内閣府の「令和5年版高齢社会白書」によると、65歳以上で一人暮らしをしている、いわゆる老後の「おひとりさま」は1980年から2021年の間でほぼ右肩上がりに増えています。
65歳以上人口に占める単身者の割合は、2040年には約4人に1人になると推計されていますが、おひとりさまとして老後を生きる場合、老齢年金の平均的な受給額である月15万円程度で生活費は足りるのか、また不足する場合の対応について確認していきます。
おひとりさまでも月15万円の年金のみでは生活が苦しい
2022年(令和4年)の家計調査報告によれば、65歳以上の単身無職世帯における1ヶ月の平均的な消費支出は14万3139円となっています。加えて非消費支出は1万2356円で、合計すると15万5495円です。
図表
出典:総務省統計局 「家計調査報告(家計収支編) 2022年(令和4年)平均結果の概要」
上記はあくまで平均的な支出を合計した金額であり、消費支出については個人のライフスタイルや居住地などによっても差があると考えられます。

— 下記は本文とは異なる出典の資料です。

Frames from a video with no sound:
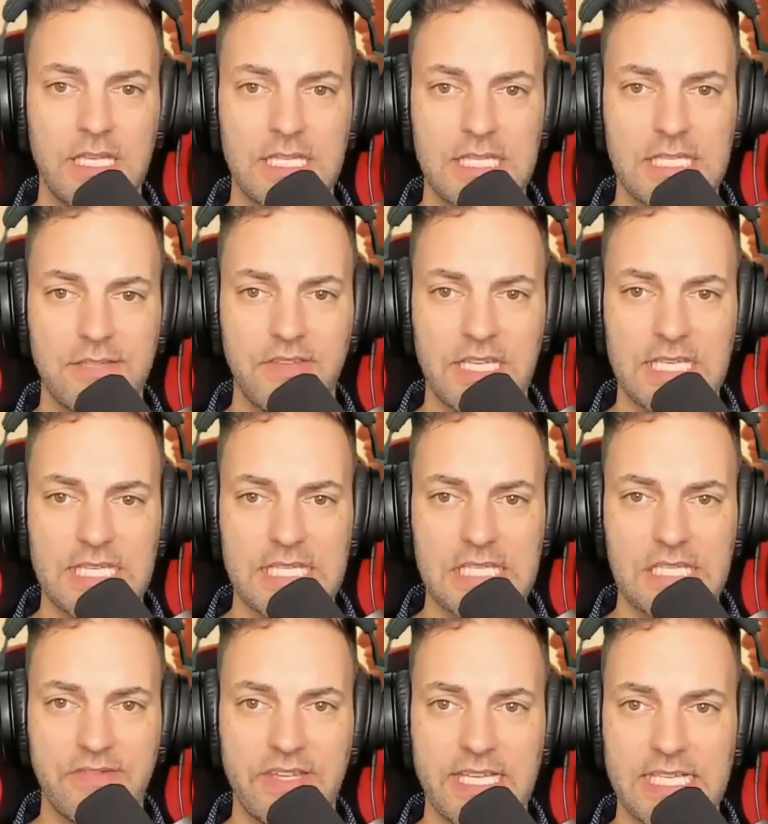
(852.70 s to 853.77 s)
Sphinx,
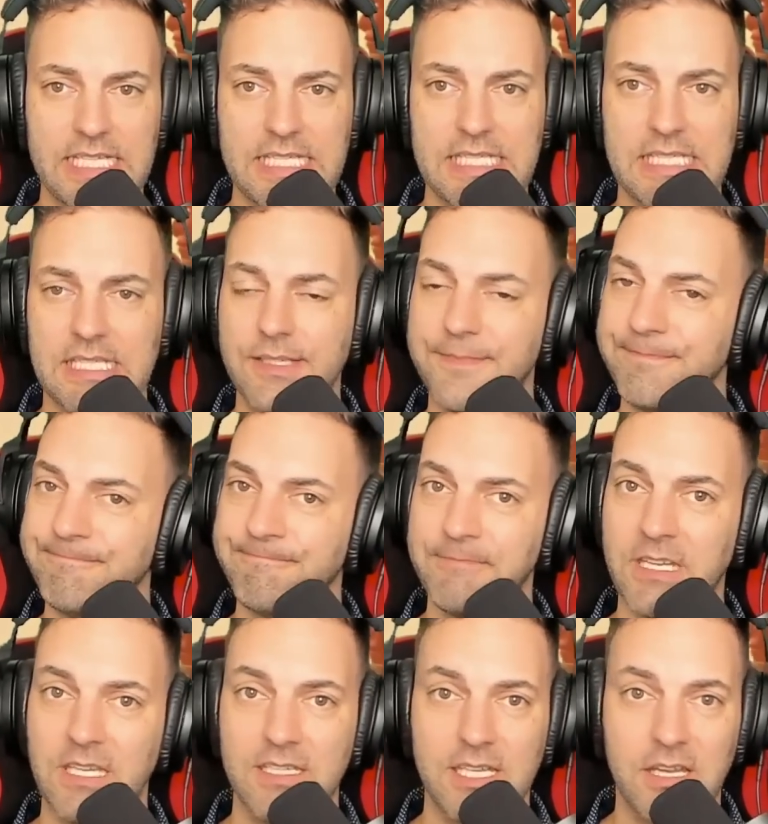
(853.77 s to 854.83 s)
Sphinx, Sphinx.
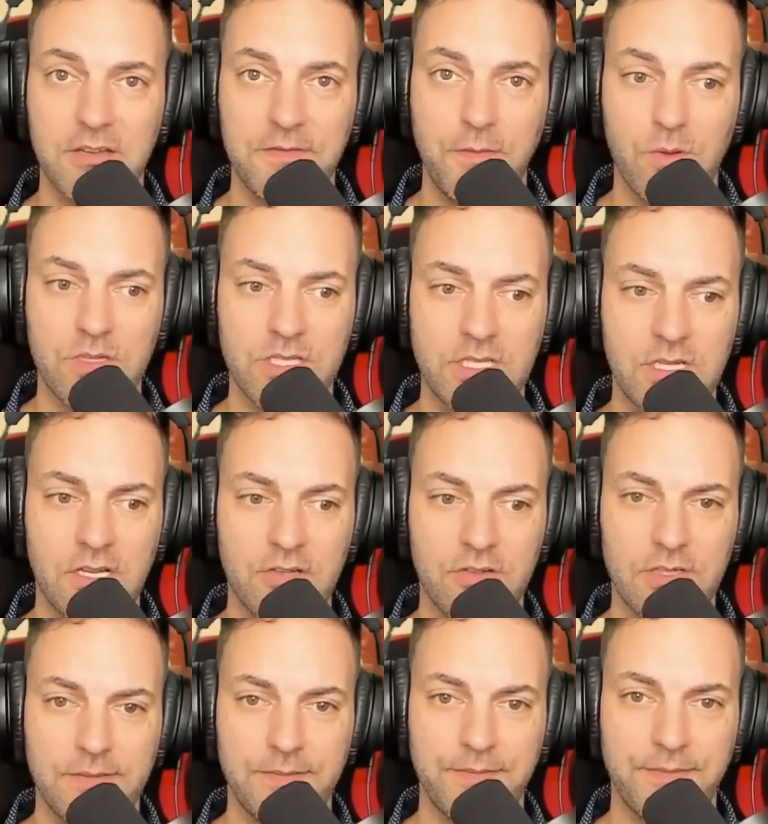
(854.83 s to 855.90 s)
Down to 1,400.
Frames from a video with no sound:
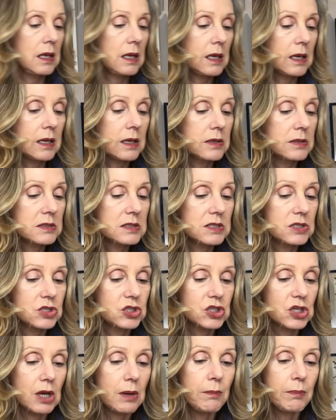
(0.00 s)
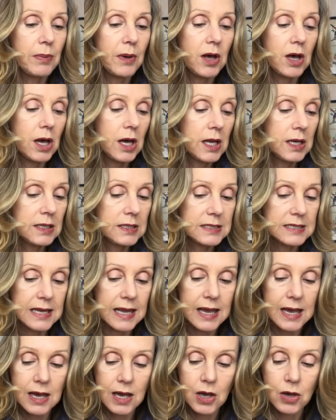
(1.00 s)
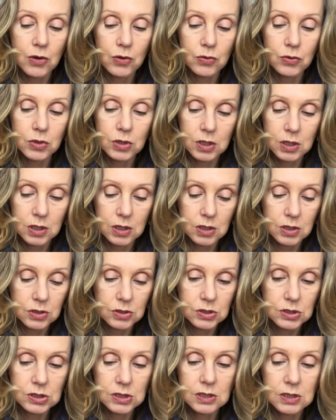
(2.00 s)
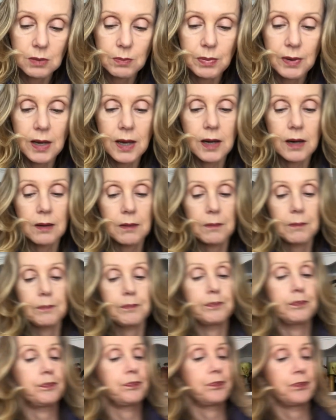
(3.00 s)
is jump on down to the bottom.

とはいえ、2021年度(令和3年度)末時点での老齢年金の平均額は厚生年金受給者で月額約15万円となっているので、その点を考えると年金のみで余裕がある生活を送ることは難しく、老後も就労するなどして年金以外の収入を確保したり、現役時代に準備した老後資金を切り崩したりして対応することが必要になるでしょう。
年金に加えて必要な老後資金はどれくらい?
統計による65歳以上の単身無職世帯での平均的な支出の合計は月約15万5000円ですが、ここでは老後の最低限の生活費として月16万円、受け取れる年金については前述した厚生年金受給者の平均額から月15万円と仮定します。
年金だけで生活費を賄う場合、毎月1万円が不足することになり、年間の不足額は12万円です。65歳から年金を受け取り、老後を85歳までの20年間と考えた場合、生活費の不足分は総額で240万円、仮に老後を90歳までの25年間とした場合は300万円となります。
老後の収入が月15万円の年金のみであれば、最低限の生活費でも不足が発生することに なるので、それをカバーするための老後資金として少なくとも300万円程度は用意しておきたいところです。